For a while, it was like navigating two eras. “Just looking at all the photos, seeing an the victim’s home in 1967,” says Smith. “The accounts. The way they describe people. Today, it would usually be different. There are so many generational differences.”
Getting to Know the Victim
Smith felt she came to understand the victim, too. “She was such a prominent person,” she says. “Lots of people were saying that they saw her on the doorstep every day. She was widowed twice, estranged from her family, but she wasn’t reclusive. She had a group of women who used to meet and gossip – and those were the women who realised something was very wrong.”
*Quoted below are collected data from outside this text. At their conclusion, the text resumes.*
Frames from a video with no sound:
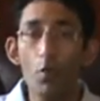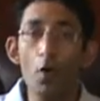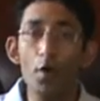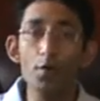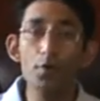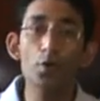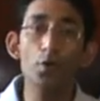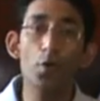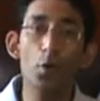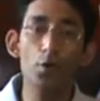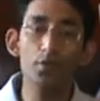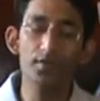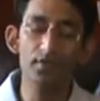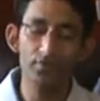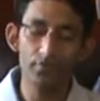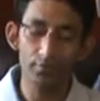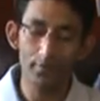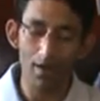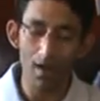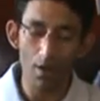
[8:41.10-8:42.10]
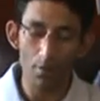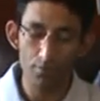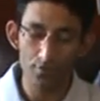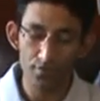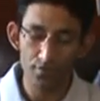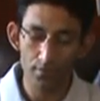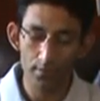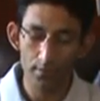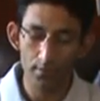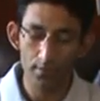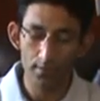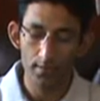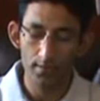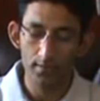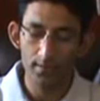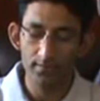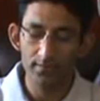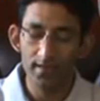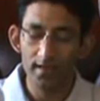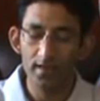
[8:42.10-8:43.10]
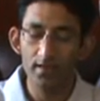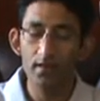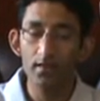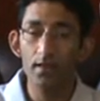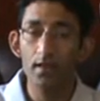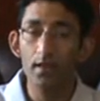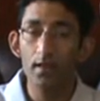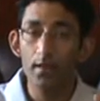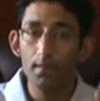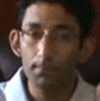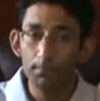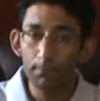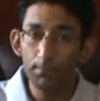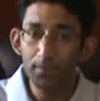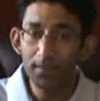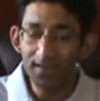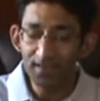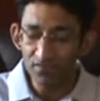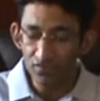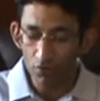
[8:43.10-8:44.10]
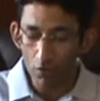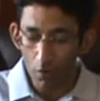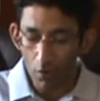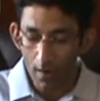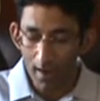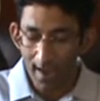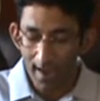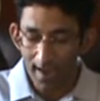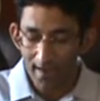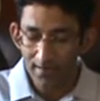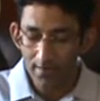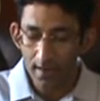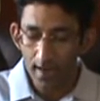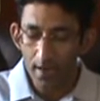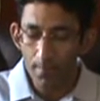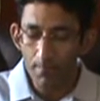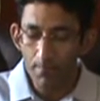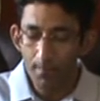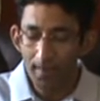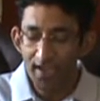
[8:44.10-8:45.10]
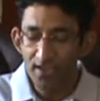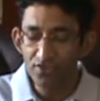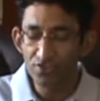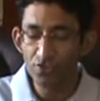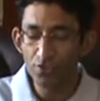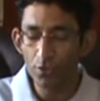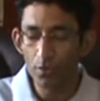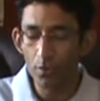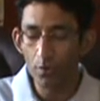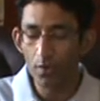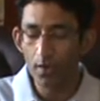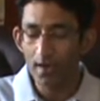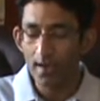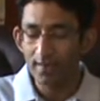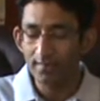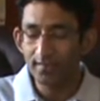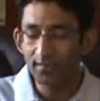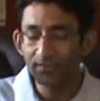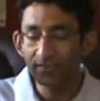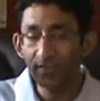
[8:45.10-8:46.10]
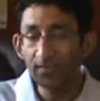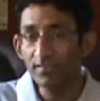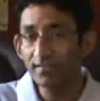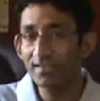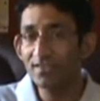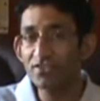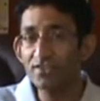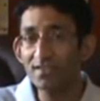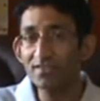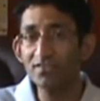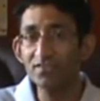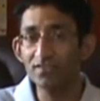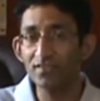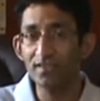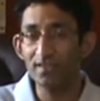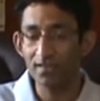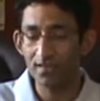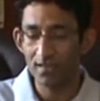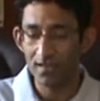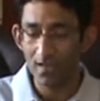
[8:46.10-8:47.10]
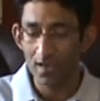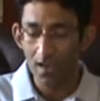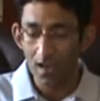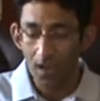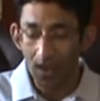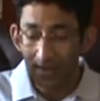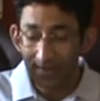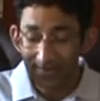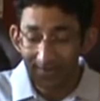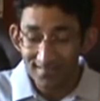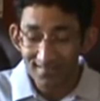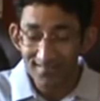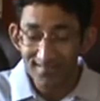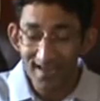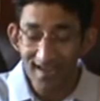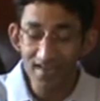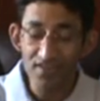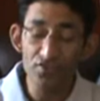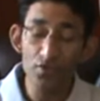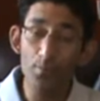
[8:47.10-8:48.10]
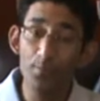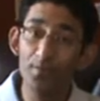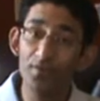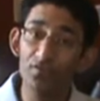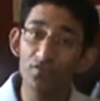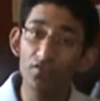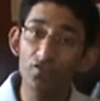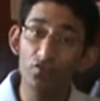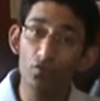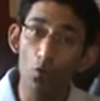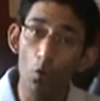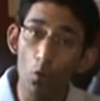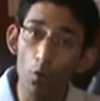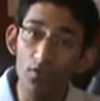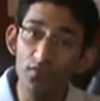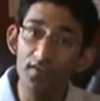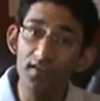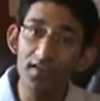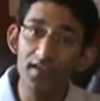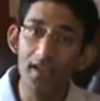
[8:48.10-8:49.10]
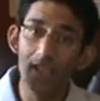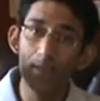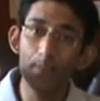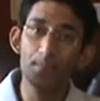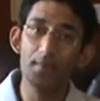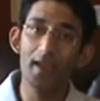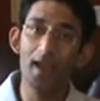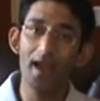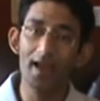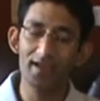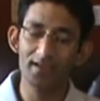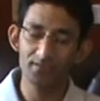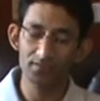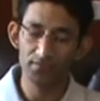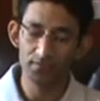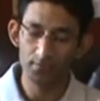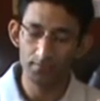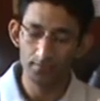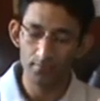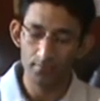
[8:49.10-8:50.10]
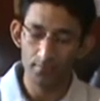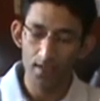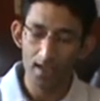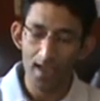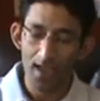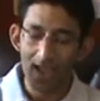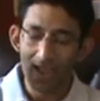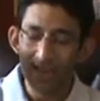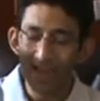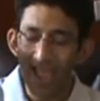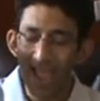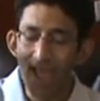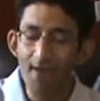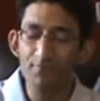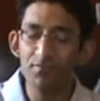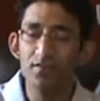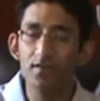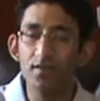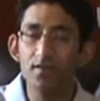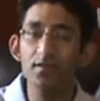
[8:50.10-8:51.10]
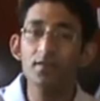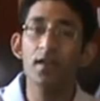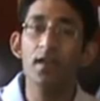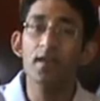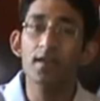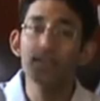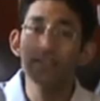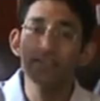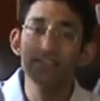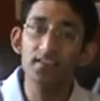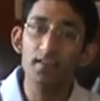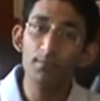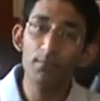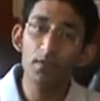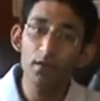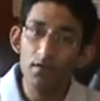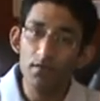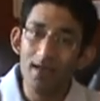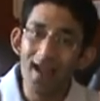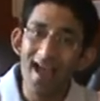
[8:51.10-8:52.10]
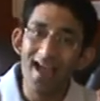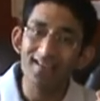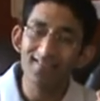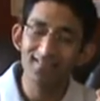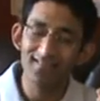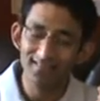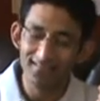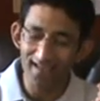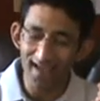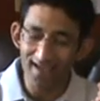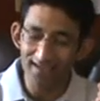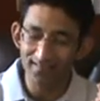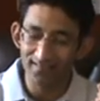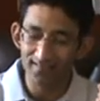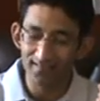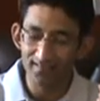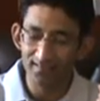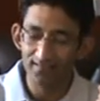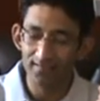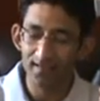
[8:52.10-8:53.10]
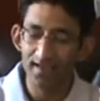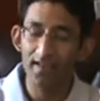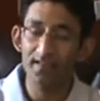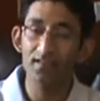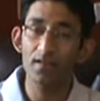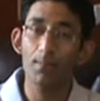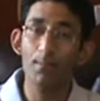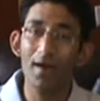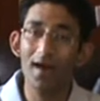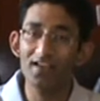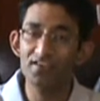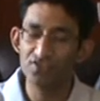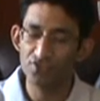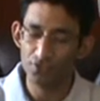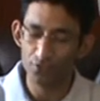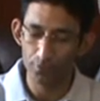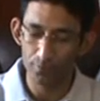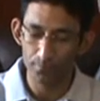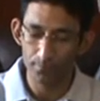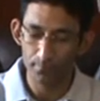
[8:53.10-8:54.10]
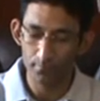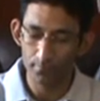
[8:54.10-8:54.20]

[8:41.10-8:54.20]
want to go this route, then please go ahead and make sure that this agency understands your business goals and KPIs and have done similar exercises in the past too.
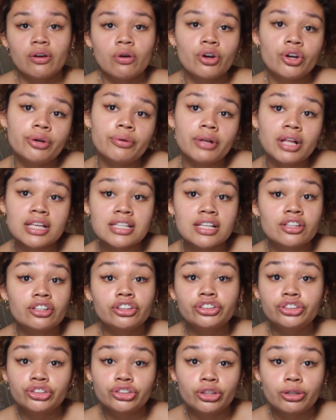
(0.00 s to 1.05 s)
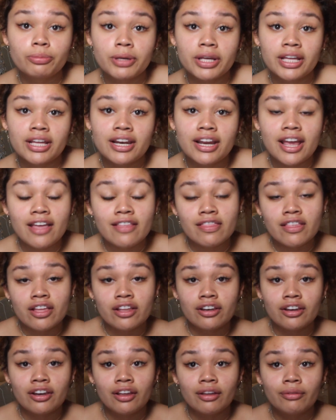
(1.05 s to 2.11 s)
or you realize that they're stupid, and
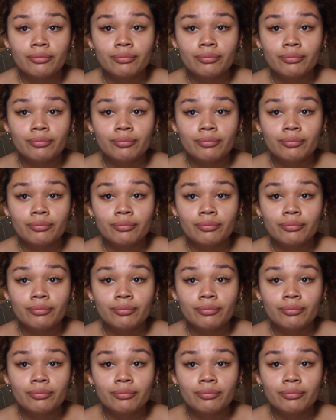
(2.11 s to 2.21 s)
then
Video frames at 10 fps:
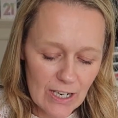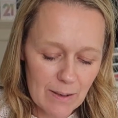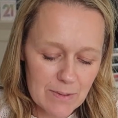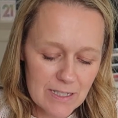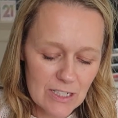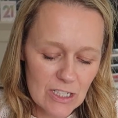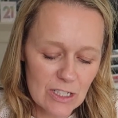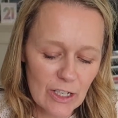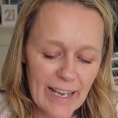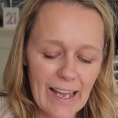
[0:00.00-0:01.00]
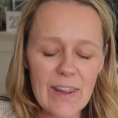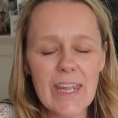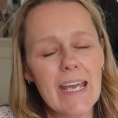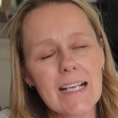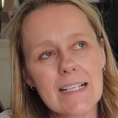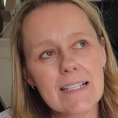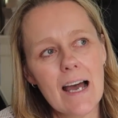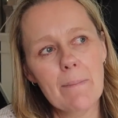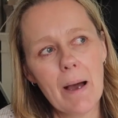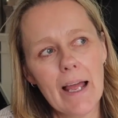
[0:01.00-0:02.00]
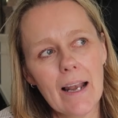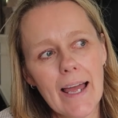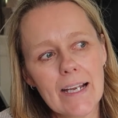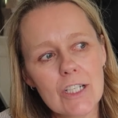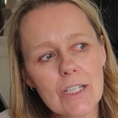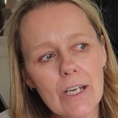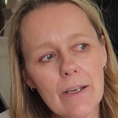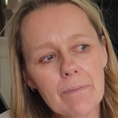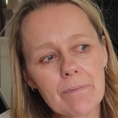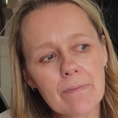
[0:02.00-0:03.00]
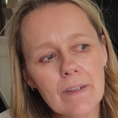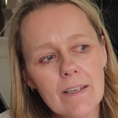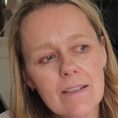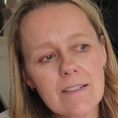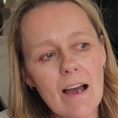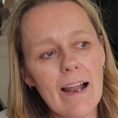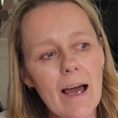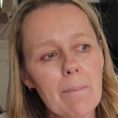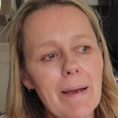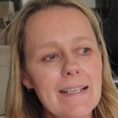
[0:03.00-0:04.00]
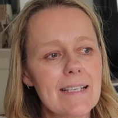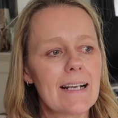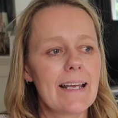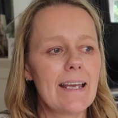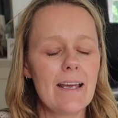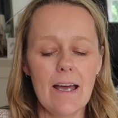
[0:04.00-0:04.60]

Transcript: And I'm just looking at things that I might like to style up basically.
Most of the team’s days were spent reading and summarising. (“Vast quantities of paperwork. It wouldn’t make great TV.”) The team also spoke with the original GP, now 89, who had been at the crime scene. “He remembered every detail from that day,” says Smith. “He said: ‘I’ve been a doctor all my life and seen a lot of dead bodies but that’s the only one that had been murdered. That stays with you.’”
A Pattern of Violence
Headley’s prior offenses seemed to leave little doubt of his guilt. After the 1967 murder, he had moved, and in the late 1970s he had admitted to raping two elderly women, again in their own homes. His victims’ disturbing statements from that earlier trial gave some insight into the victim’s last moments.
“He menaced to strangle one and he threatened to smother the other with a cushion,” says Smith. Both women resisted. Though Headley was initially sentenced to life, he challenged the verdict, supported by a psychiatrist who stated that Headley was acting out of character. “It went from a life sentence to less time,” says Smith.
Closing the Case
Smith was present at Headley’s arrest. “I knew what he looked like, I knew he was going to be 92, and I also knew how strong the evidence was,” she says. The team were concerned that the arrest would trigger a medical incident. “We were uncovering the most hidden truth he’d kept hidden for sixty years,” says Smith.
Yet everything was able to go ahead. The trial took place, and the victim’s living relative had been identified and approached by family liaison. “She had assumed it was never going to be solved,” says Smith. For the family, there had also been a sense of shame about the nature of the crime.
“Sexual assault is massively underreported now,” says Smith, “but in the 60s and 70s, how many older women would ever tell anyone this had happened?”
Headley was told at sentencing that, for all intents and purposes, he would never be released. He would die in prison.
A Profound Effect
For Smith, it has been a unique case. “It just feels distinct, I don’t know why,” she says. “In a live case, the process is very reactive. With this case you’re proactive, the urgency is only from yourself. It began with me trying to get someone to take some interest of that evidence – and I was able to follow it right until the conclusion.”
She is certain that it is not the last solved case. There are approximately 130 unsolved investigations in the archives. “We’ve got so much more to do,” she says. “We have several murders that we’re reviewing – we’re constantly submitting evidence to forensics and following other lines of inquiry. We’ll be forever opening boxes.”